Each entry must be given again exactly; images do not belong in the copy.

****************

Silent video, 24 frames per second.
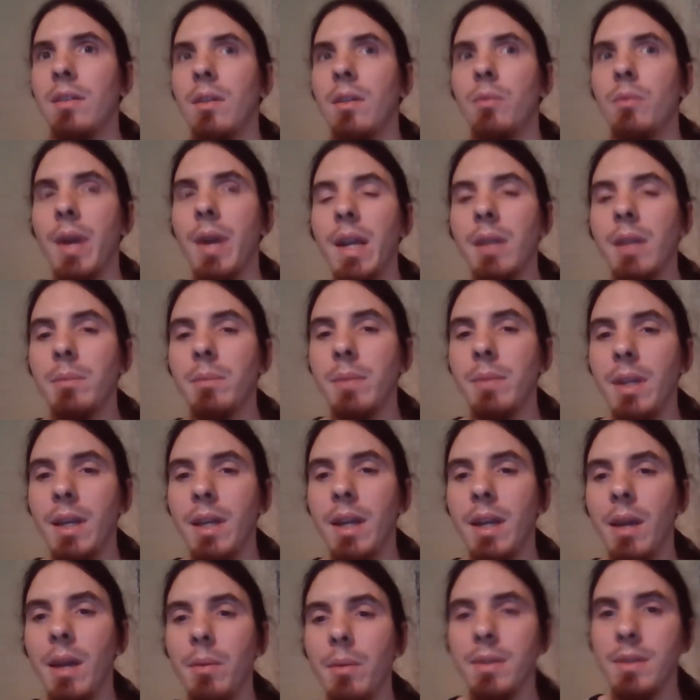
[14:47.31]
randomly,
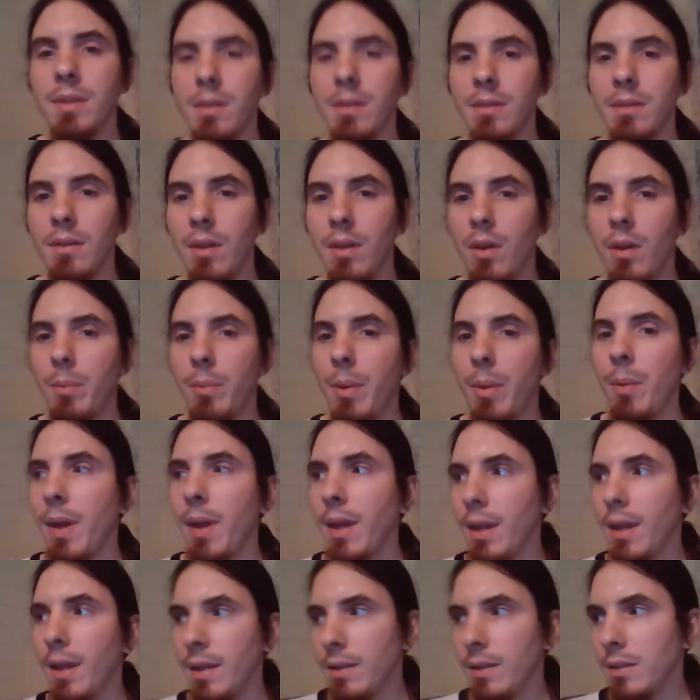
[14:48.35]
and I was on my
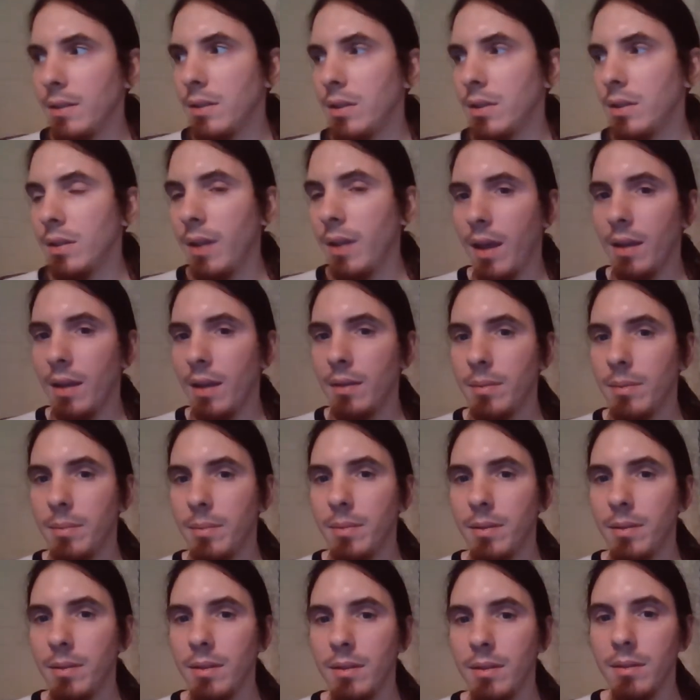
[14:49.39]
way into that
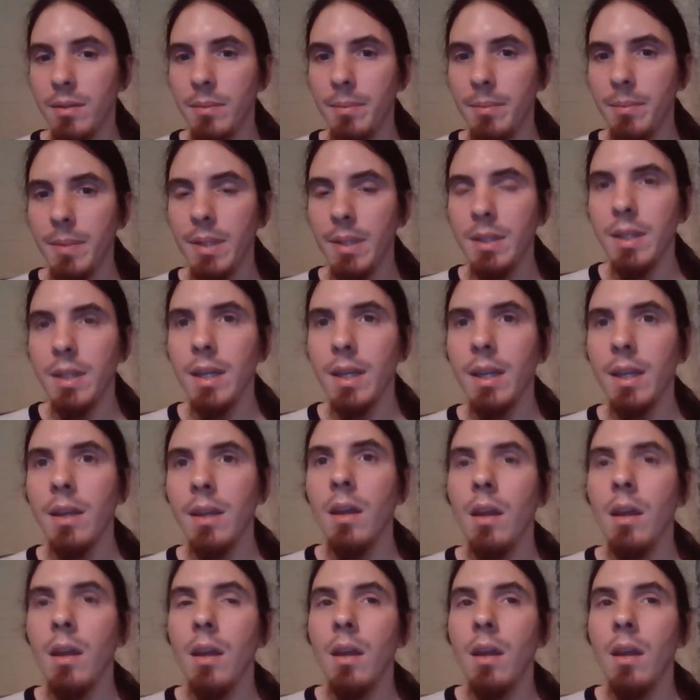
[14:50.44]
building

****************

**EXERCISE SOLUTION:**
Silent video, 24 frames per second.
[14:47.31]
randomly,
[14:48.35]
and I was on my
[14:49.39]
way into that
[14:50.44]
building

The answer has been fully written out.